Crude oil prices were down on Monday as energy companies started to resume production in the US Gulf of Mexico following Hurricane Delta.
International benchmark Brent crude was trading at $42.41 per barrel at 0631 GMT for a 1.03% decrease after closing Friday at $42.85 a barrel.
American benchmark West Texas Intermediate (WTI) was at $40.16 a barrel at the same time for a 1.08% decrease after ending the previous session at $40.60 per barrel.
Oil prices declined after the downgrading of Hurricane Delta to a post-tropical cyclone by Sunday and following the return of US energy firm crews to offshore platforms along the Gulf of Mexico.
However, after the hurricane disrupted power supplies, the largest US refined products pipeline system, the Colonial pipeline, shut its main distillate fuel transit
The ending of a 10-day strike that threatened to cut Norway's oil and gas output by close to 25% supported further price declines.

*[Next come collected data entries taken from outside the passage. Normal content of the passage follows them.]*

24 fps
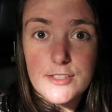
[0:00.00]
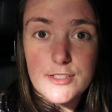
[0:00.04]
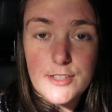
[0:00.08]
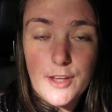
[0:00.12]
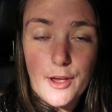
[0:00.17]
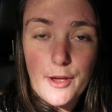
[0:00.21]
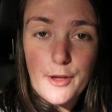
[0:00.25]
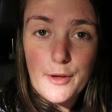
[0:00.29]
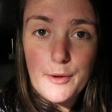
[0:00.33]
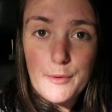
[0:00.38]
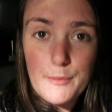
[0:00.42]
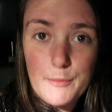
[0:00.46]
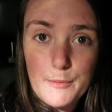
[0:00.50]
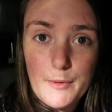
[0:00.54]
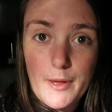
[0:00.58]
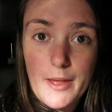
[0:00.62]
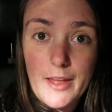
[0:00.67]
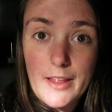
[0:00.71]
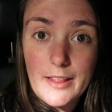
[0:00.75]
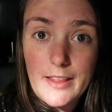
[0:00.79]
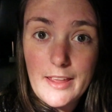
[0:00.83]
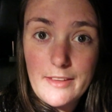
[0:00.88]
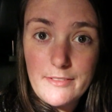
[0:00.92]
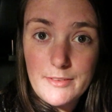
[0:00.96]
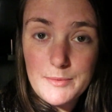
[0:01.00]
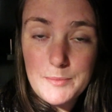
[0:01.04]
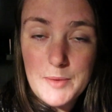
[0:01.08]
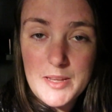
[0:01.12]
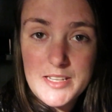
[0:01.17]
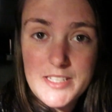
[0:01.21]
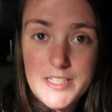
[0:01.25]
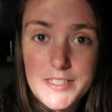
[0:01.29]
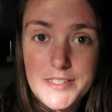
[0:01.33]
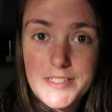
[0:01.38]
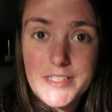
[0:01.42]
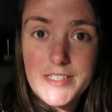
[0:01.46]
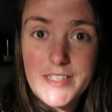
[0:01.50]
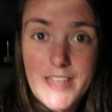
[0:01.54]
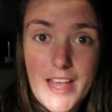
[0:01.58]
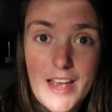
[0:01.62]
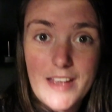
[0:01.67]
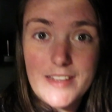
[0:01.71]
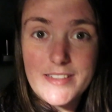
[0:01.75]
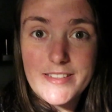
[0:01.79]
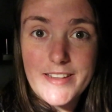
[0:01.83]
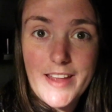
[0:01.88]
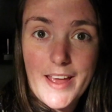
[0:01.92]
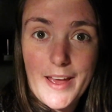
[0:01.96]
So we're leaving my sister's
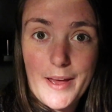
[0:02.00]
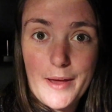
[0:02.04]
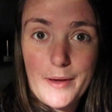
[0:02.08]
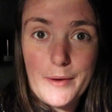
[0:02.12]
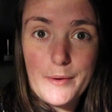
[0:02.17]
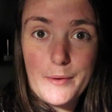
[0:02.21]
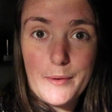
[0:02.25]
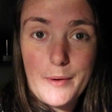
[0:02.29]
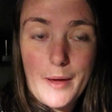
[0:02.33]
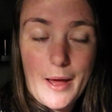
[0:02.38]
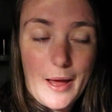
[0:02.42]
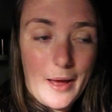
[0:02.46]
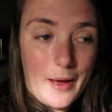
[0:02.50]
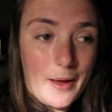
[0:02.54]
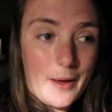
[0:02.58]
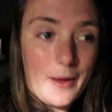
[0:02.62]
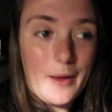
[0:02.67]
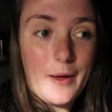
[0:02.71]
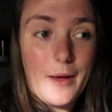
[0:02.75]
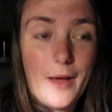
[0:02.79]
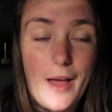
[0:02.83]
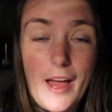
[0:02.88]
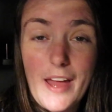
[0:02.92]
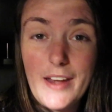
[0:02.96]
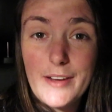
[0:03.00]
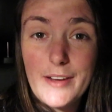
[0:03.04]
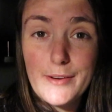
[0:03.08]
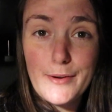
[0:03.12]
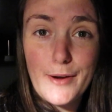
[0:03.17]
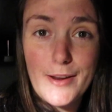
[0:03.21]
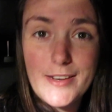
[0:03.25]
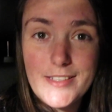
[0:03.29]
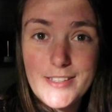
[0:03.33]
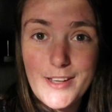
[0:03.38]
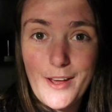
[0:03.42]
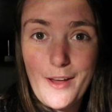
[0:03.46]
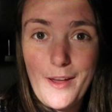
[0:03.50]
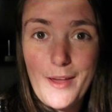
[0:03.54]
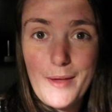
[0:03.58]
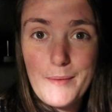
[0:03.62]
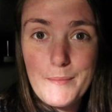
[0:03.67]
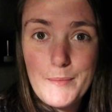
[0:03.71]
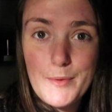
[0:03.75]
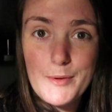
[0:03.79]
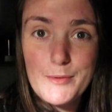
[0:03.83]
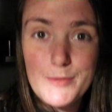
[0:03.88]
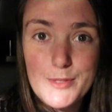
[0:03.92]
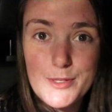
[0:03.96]
house now. Uh, I had a great time.
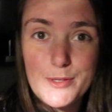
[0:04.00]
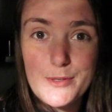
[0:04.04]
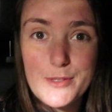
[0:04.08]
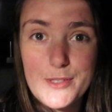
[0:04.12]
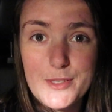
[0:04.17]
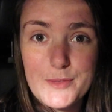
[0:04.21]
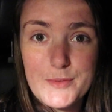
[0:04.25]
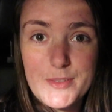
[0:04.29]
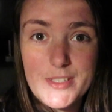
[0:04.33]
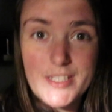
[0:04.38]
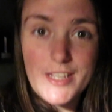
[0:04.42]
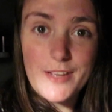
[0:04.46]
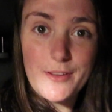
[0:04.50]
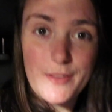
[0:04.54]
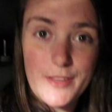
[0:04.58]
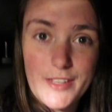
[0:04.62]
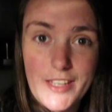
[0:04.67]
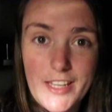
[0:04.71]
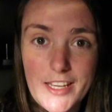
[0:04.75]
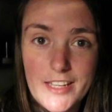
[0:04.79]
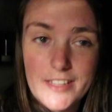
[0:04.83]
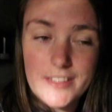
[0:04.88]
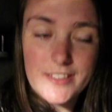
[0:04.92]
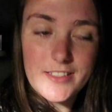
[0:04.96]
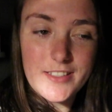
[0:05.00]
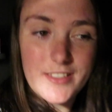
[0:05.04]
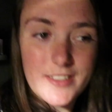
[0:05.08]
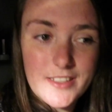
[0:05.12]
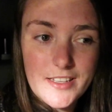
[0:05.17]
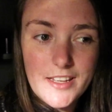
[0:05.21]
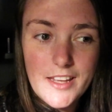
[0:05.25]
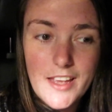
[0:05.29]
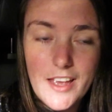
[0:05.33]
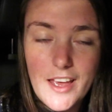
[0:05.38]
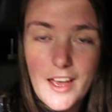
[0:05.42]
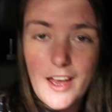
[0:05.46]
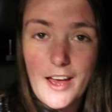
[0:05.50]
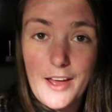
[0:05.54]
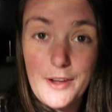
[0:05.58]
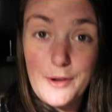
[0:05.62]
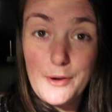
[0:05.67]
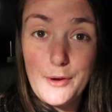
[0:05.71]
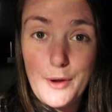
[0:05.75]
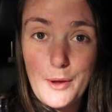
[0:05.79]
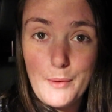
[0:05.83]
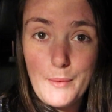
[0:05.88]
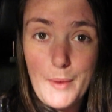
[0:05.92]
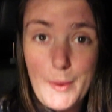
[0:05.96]
It was awesome to see all the kids. I
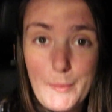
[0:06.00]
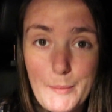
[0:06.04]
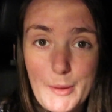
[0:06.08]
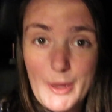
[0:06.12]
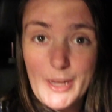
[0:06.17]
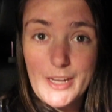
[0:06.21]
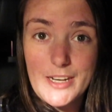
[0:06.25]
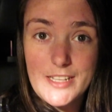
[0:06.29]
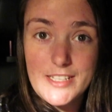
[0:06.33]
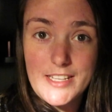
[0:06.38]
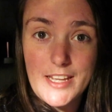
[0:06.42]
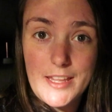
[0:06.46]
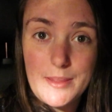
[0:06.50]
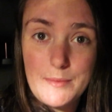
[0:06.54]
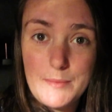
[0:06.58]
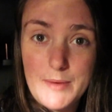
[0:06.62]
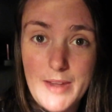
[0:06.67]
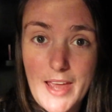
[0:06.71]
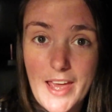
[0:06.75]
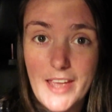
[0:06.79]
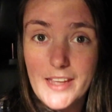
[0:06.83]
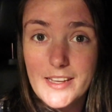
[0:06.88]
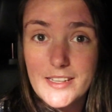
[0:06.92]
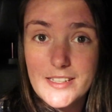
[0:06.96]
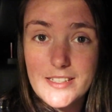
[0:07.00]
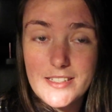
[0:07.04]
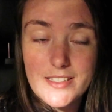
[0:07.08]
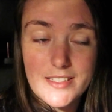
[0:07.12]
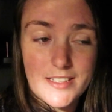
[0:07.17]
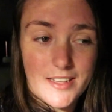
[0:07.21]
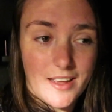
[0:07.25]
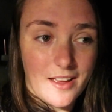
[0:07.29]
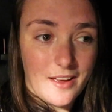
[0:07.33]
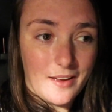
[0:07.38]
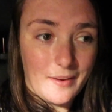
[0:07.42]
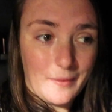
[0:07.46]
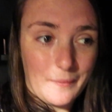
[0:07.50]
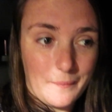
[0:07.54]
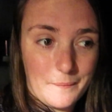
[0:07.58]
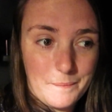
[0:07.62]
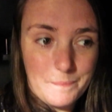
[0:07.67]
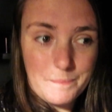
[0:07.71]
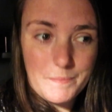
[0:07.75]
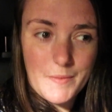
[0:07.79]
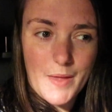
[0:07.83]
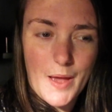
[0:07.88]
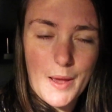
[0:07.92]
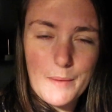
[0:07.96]
don't know when we're going to see them next. Um,
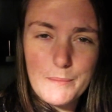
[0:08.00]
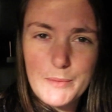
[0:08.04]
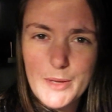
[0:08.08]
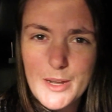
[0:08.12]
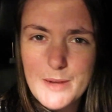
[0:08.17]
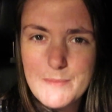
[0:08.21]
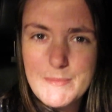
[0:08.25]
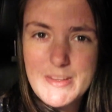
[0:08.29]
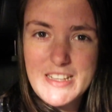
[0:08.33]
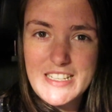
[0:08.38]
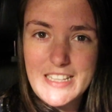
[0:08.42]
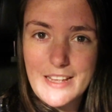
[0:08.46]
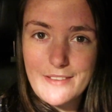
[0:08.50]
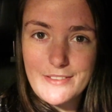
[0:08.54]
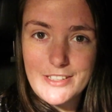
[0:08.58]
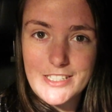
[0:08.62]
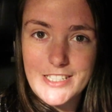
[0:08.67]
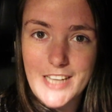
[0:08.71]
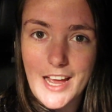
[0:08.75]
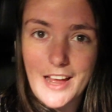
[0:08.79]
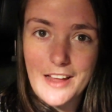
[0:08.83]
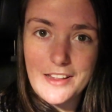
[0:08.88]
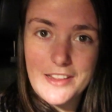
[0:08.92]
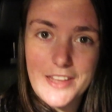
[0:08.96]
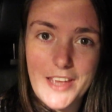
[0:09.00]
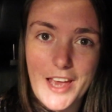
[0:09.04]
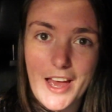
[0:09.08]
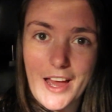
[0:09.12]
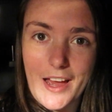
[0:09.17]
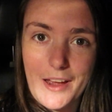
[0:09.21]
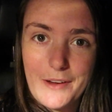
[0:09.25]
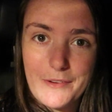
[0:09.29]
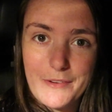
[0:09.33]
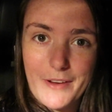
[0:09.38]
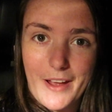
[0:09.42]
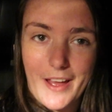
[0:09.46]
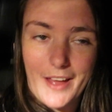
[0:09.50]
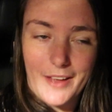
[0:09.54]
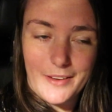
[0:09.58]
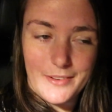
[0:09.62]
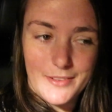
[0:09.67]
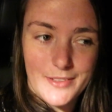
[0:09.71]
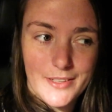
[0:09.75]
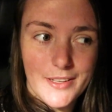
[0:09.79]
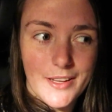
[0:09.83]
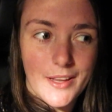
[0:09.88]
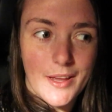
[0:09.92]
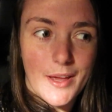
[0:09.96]
I'm going to miss having Talia
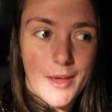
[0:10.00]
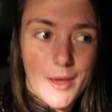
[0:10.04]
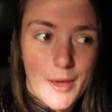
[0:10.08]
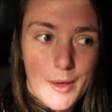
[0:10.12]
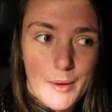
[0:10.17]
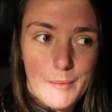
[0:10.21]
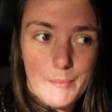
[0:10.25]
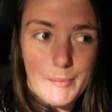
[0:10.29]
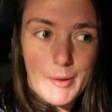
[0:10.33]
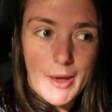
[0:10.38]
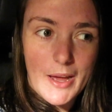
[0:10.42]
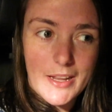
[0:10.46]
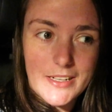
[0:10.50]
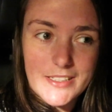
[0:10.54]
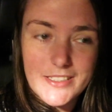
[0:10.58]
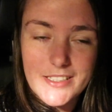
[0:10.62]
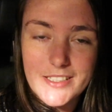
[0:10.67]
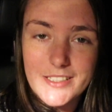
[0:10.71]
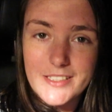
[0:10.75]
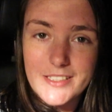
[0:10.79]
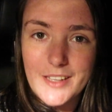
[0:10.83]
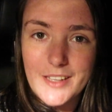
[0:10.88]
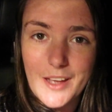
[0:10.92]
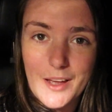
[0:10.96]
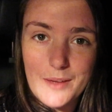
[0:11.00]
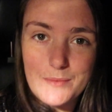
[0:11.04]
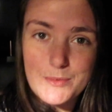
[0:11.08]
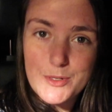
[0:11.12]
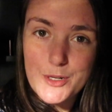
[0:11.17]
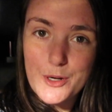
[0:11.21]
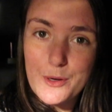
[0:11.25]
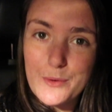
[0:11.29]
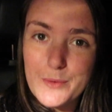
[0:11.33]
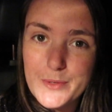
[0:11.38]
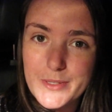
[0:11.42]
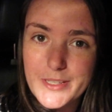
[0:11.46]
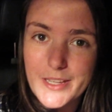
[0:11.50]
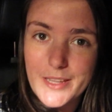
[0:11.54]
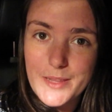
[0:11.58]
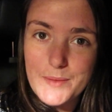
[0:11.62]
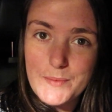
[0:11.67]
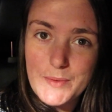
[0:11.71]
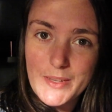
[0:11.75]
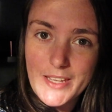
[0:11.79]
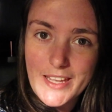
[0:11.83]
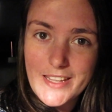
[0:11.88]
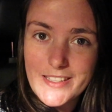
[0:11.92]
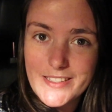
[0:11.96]
around but I'm sure we'll see
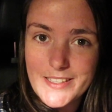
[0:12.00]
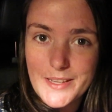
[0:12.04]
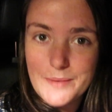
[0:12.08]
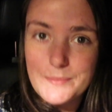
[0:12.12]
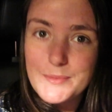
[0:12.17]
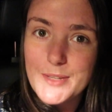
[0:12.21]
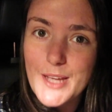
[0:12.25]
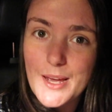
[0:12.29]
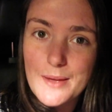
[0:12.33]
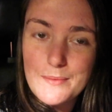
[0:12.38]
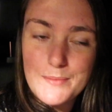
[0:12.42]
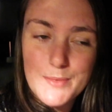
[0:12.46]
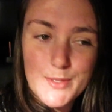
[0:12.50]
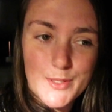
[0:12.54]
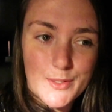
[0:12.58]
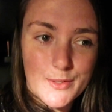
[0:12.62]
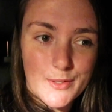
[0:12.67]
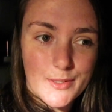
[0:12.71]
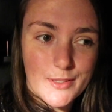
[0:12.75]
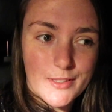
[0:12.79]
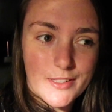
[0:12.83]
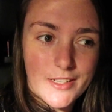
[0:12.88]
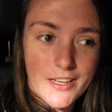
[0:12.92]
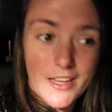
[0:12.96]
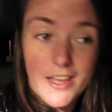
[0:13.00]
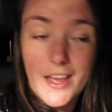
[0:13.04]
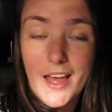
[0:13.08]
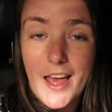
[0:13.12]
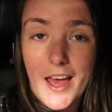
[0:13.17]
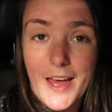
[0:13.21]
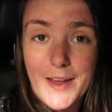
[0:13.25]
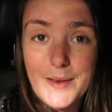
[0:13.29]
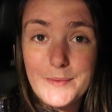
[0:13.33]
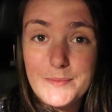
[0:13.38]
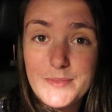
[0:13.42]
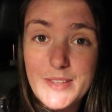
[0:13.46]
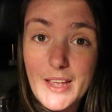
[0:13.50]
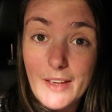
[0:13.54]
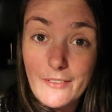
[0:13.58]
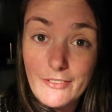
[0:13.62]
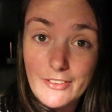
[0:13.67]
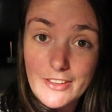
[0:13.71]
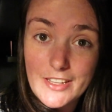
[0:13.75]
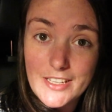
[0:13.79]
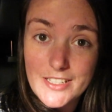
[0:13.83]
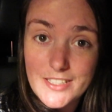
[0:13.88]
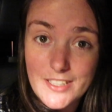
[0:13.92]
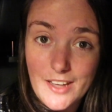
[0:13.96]
them again sometime soon. And I'm
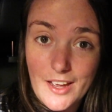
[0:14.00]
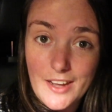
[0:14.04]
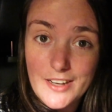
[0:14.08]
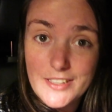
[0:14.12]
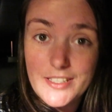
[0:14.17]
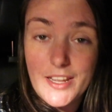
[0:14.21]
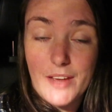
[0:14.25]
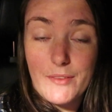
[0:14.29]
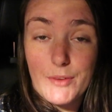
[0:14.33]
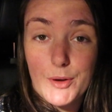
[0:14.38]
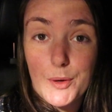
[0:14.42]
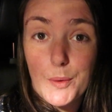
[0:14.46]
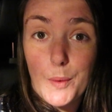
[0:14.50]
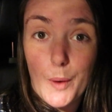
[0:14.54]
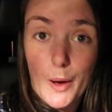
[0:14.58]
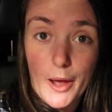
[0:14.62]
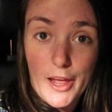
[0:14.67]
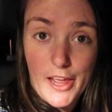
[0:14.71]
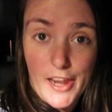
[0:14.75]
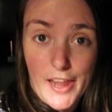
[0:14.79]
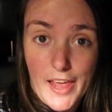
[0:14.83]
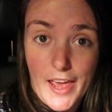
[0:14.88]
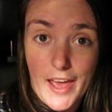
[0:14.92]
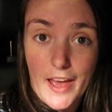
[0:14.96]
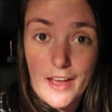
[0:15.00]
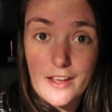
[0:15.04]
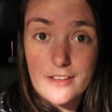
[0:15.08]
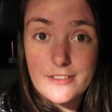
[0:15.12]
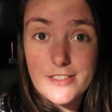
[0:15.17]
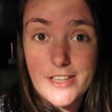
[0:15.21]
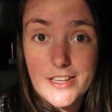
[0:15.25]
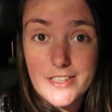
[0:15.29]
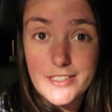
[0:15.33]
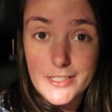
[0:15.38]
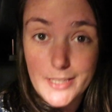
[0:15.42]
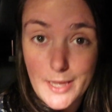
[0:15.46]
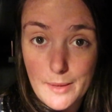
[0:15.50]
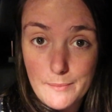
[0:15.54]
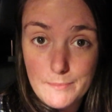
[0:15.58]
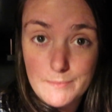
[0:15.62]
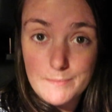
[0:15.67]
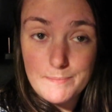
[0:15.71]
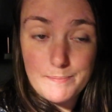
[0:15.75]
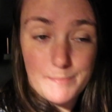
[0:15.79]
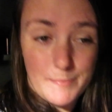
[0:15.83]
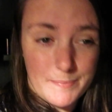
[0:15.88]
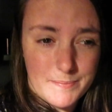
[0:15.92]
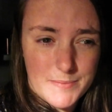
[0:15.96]
definitely excited to have a quiet house and to get
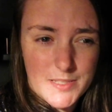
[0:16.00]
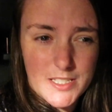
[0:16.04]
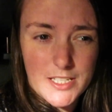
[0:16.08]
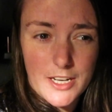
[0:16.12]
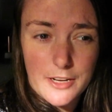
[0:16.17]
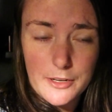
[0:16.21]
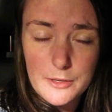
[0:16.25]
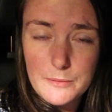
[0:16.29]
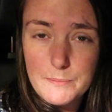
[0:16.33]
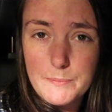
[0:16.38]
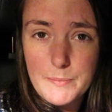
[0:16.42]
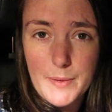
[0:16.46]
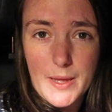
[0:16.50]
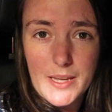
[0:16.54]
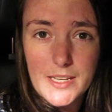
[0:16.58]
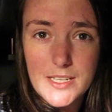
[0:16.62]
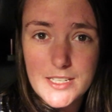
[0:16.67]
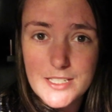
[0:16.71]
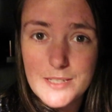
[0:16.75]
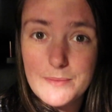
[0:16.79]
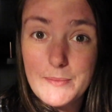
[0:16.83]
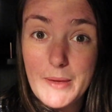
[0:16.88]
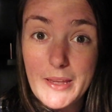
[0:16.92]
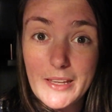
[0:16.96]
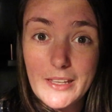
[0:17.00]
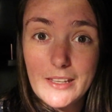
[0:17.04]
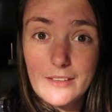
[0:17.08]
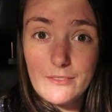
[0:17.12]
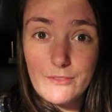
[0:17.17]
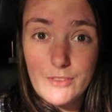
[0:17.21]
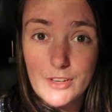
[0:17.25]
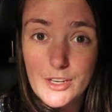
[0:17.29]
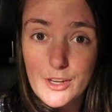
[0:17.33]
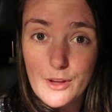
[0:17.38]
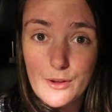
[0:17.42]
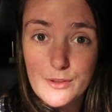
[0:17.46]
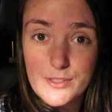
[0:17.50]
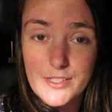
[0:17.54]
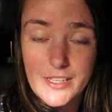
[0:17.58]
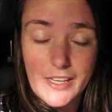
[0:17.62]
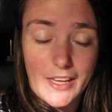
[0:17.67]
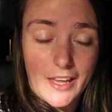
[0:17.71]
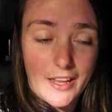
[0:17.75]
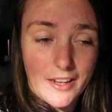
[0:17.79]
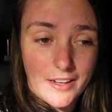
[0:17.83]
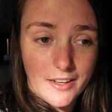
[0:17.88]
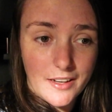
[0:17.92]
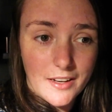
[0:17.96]
stuff back into making videos
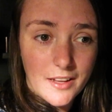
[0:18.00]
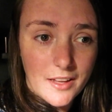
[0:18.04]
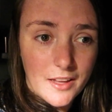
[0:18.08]
again.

Norwegian Oil and Gas Association and some labor officials met with a state-appointed mediator on Friday, which struck a wage bargain resolving the strike that had affected production in Norway.
Lingering concerns over a second wave of the novel coronavirus (COVID-19) outbreak continue to exert pressure on prices, signaling that economic recovery in the short term is not in sight and compelling investors to prepare for a decline in demand. The number of COVID-19 deaths worldwide is now close to 1.1 million, according to the latest data from Johns Hopkins University.
Moreover, as an indicator of short-term production in the country, the number of US oil rigs rose by four to 193 last week compared to the previous week, signaling greater output and raising oversupply concerns.
Political risk and oil analyst Jose Chalhoub said that further oil price drops would be most likely as Libya is set to add 355,000 barrels per day to the market while oil production on the Gulf coast is set to resume after the subsiding of storms.
Chalhoub also noted the "not so optimistic" short-term oil outlook, adding that overall demand recovery is unlikely with the second wave of COVID-19, which is now hitting Europe.